Yapı Magazin
“Sürdürülebilir Bir Gelecek İçin Yaratıcı Çözümlerimizle Kimyanın Gücünü Kullanarak Sektöre Çözüm Sunuyoruz”

“Sürdürülebilir Bir Gelecek İçin Yaratıcı Çözümlerimizle Kimyanın Gücünü Kullanarak Sektöre Çözüm Sunuyoruz”

İnşaat sektöründe çimento ve beton katkıları konusunda pazar liderlerinden olan CHRYSO, sürdürülebilirlik çalışmalarıyla sektöre örnek oluyor. Yapı kimyasalları alanında sürdürülebilirlik çalışmalarının önemini ve CHRYSO’nun sürdürülebilirlik noktasında attığı adımları konuştuğumuz CHRYSO Katkı Malzemeleri Genel Müdürü Osman İlgen, “Dünya nüfusu ve talepler artmaya devam ederken, gezegenimizin kaynaklarının kısıtlı olduğunu biliyor ve bu kaynakları korumanın bilincinde kaynağı kimya olan yenilikçi çözümlerimizle inşaat sektöründe öncü olmaya odaklanıyoruz.” dedi.
CHRYSO Grup, Eylül 2021 tarihi itibarıyla 350 yıllık bir geçmişe sahip olan Saint-Gobain şirketine dâhil oldu. Gerçekleşen satın almanın ardından CHRYSO’da nasıl bir değişim yaşandı? Satın almanın yapı kimyasalları sektörüne katkılarından ve CHRYSO'nun tedarik, hammadde, lojistik, ithalat ve üretim süreçlerine etkilerinden bahseder misiniz?
2021 yılı başında yapılan alım anlaşması süreçleri Eylül 2021 tarihinde tamamlandı ve CHRYSO global olarak bir Saint-Gobain şirketi oldu. 350 yıllık geçmişe sahip bir şirketin bünyesinde olmak her firmaya güç ve uzun vadeli plan yapma imkânı verir. 
Bu süreçte operasyonel anlamda çok büyük bir değişiklik olmadı. Ayrıca Saint-Gobain bünyesinde birkaç ülke dışında beton ve çimento katkıları işi olmadığı için CHRYSO ürün grubunu tamamlayıcı bir rol oynadı. Bildiğiniz gibi Saint-Gobain, GRACE, GCC firması ile de kesin satın alma anlaşması yaptı ve süreç devam ediyor. Satın alma sürecinin bitmesi ile beraber Saint-Gobain sürdürülebilir inşaat malzemeleri stratejisini destekleyip, liderlik konumunu güçlendirmiş olacak.
Chryso’nun önem verdiği konulardan birini de sürdürülebilirlik oluşturuyor. Chryso’nun kurumsal sürdürülebilirlik ve kalite politikaları nelerdir? 
Sürdürülebilirlik konusunda çevresel boyutta karbon ayak izini düşürmek için projeler geliştiriyor ve sektöre yeni, inovatif ürünler sunuyoruz. Bildiğiniz gibi Saint-Gobain’in 2050 yılında sıfır karbon ayak izi hedefi bulunuyor ve bizler de bu hedefe ulaşmak için çalışıyoruz. Bu noktada çimento ve beton imalatında karbon ayak izini düşürmek, enerji ihtiyacını azaltmak için ürünler ve çözümler sunuyoruz. Örnek olarak; çimento katkılarında AMA 100EL teknolojisi, çimento üretiminde belli oranda klinker yerine çevresel ürünlerin kullanılmasını sağlıyor. Ayrıca Enviromix, CHRYSO Quad teknoloji, Maturix teknolojileri grubumuzun sıfır karbon hedefine hizmet eden ürünler ve servisler arasında yer alıyor. 

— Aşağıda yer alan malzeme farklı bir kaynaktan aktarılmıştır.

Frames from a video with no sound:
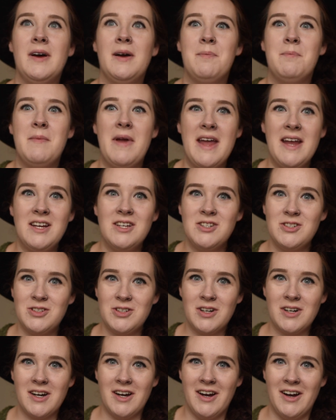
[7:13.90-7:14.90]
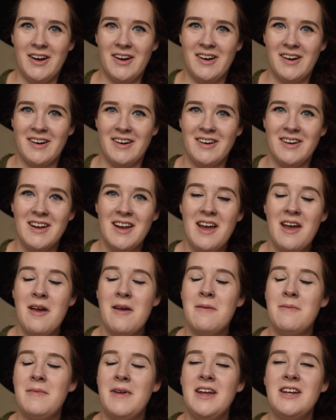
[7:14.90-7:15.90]
make sure
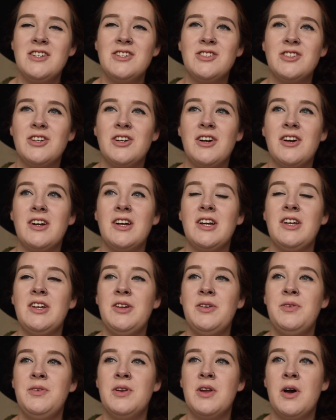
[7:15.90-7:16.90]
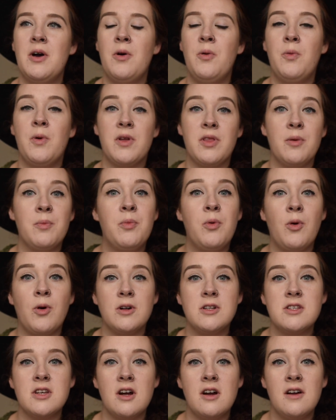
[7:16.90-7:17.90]
you know where the
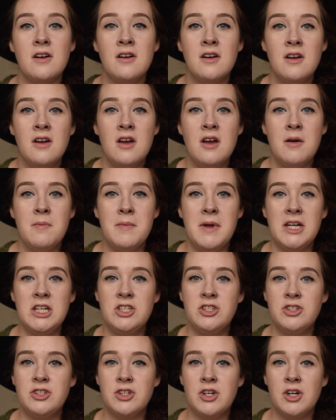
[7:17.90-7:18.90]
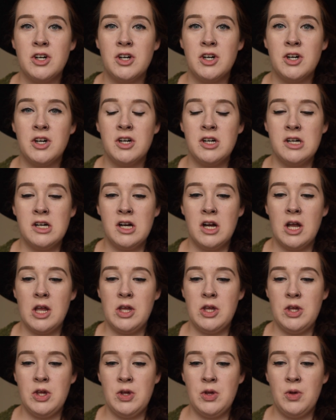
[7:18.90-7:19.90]
ports are. Make sure
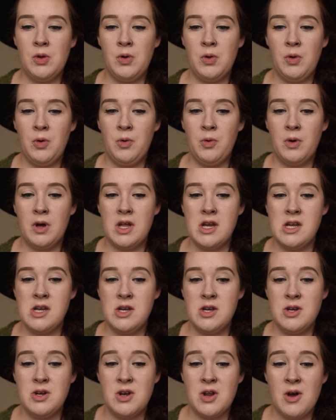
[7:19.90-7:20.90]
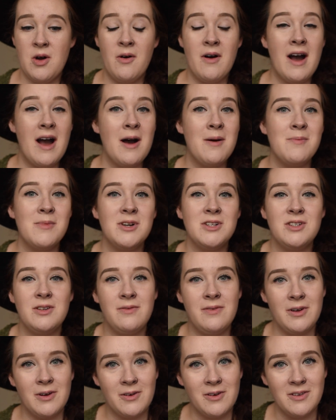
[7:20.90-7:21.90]
you know how much
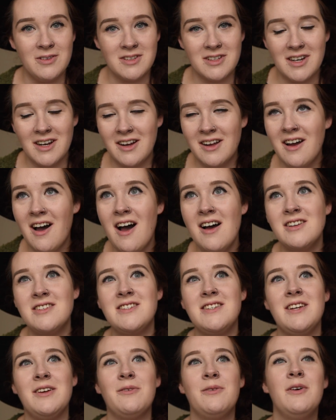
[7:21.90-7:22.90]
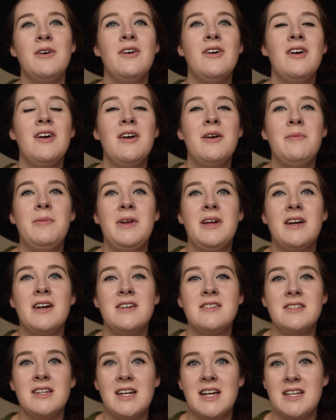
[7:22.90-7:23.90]
your vehicle is going to cost you.
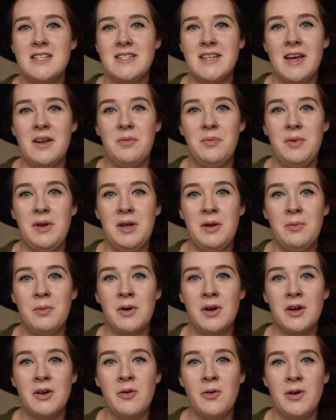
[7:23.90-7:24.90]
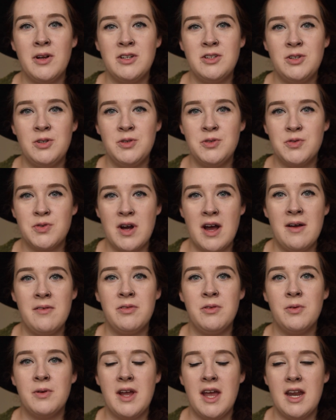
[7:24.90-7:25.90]
Because like I said, we were going to
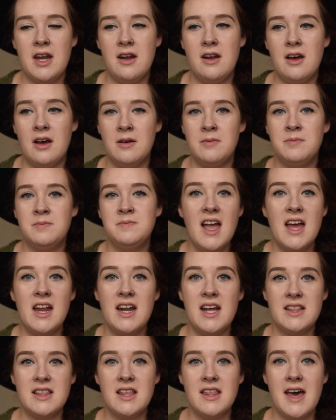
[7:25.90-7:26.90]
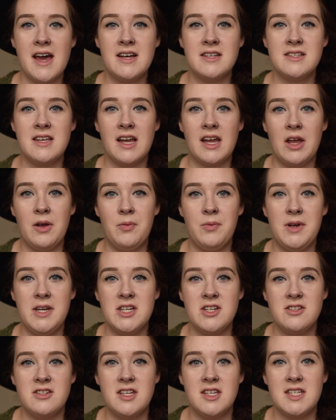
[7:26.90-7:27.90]
drive through Canada, and at the last second,
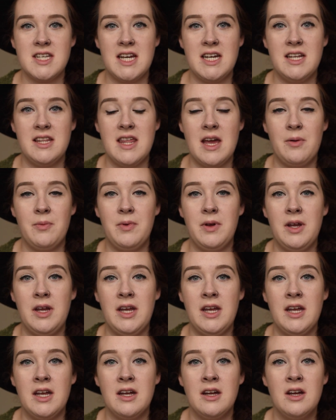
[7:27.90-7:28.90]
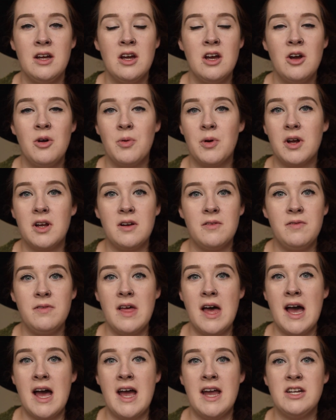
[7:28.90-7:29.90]
we just decided that we were going to
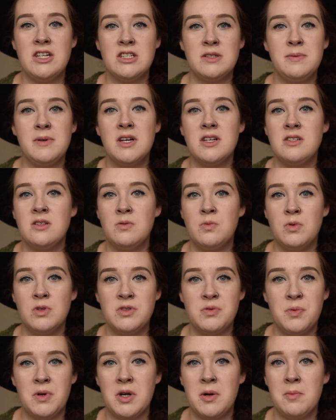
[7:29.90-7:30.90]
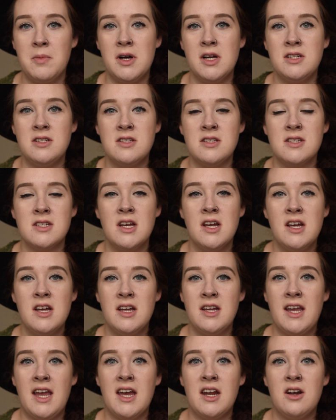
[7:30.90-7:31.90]
fly just because it was winter months.
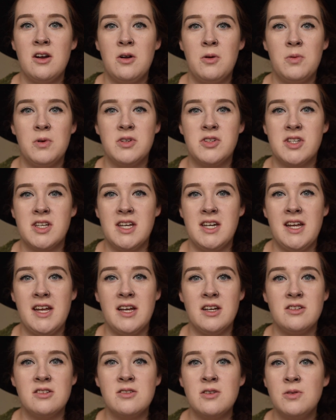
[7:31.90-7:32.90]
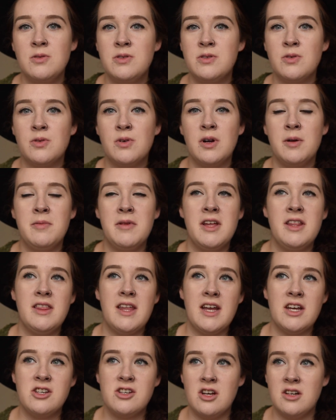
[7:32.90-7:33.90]
Canada was getting a snowstorm and
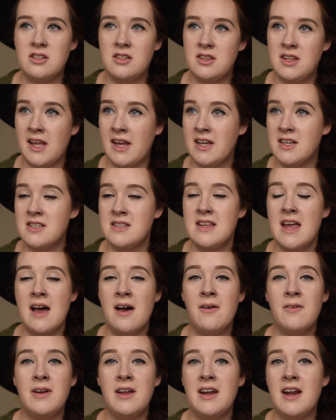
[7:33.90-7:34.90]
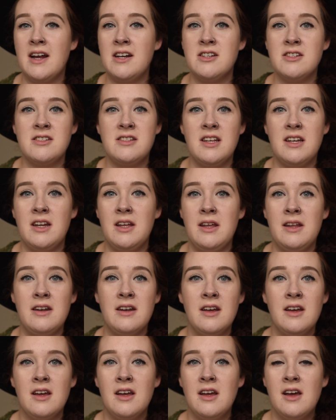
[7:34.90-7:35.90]
they shut things down, and I just didn't,
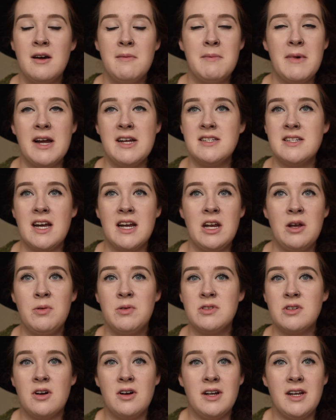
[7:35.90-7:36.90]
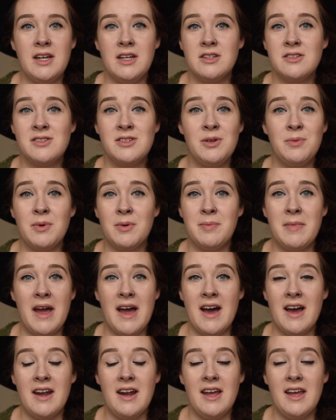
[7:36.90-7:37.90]
my anxiety was already super
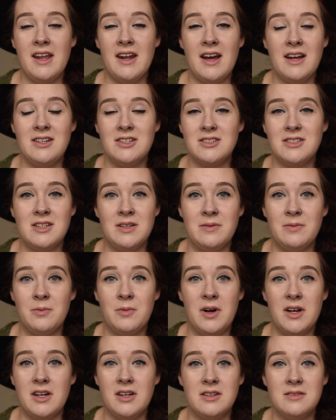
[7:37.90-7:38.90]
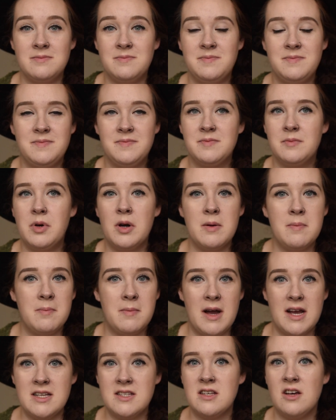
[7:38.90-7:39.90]
bad, and I just didn't want to put
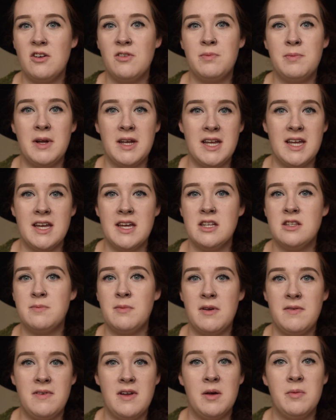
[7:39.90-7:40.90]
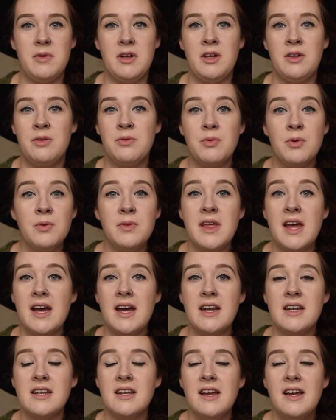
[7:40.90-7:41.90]
myself, my kids, my family through
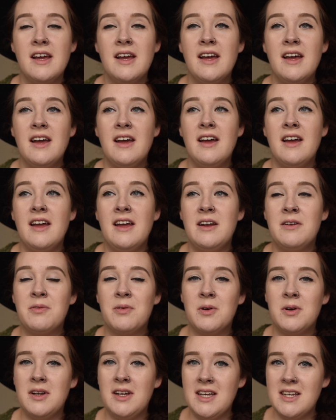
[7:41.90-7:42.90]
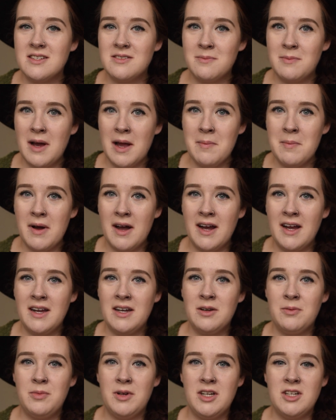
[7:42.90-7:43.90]
that. And for an ease of my
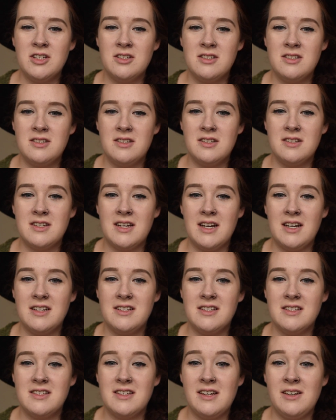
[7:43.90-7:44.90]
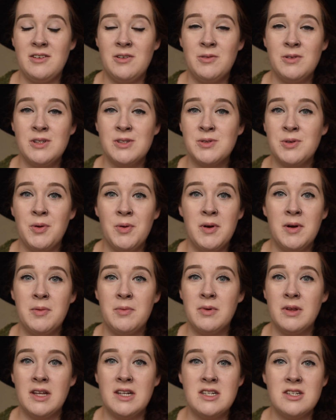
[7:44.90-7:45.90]
mind, we just decided to say, screw
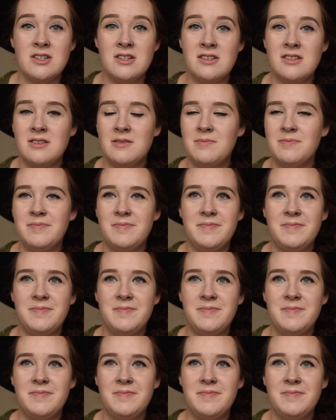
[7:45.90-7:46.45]
it. Well, let's just,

2022 yılında CHRYSO Gebkim fabrikamızın çatılarını solar paneller ile kaplayarak enerji üretimine başladık. Bu sayede yıllık 267 ton karbon salınımının önüne geçmiş olacağız. Şirketimizde kullandığımız forkliftleri de elektrikli olan modeller ile değiştirdik ve değişim sürecine devam ediyoruz.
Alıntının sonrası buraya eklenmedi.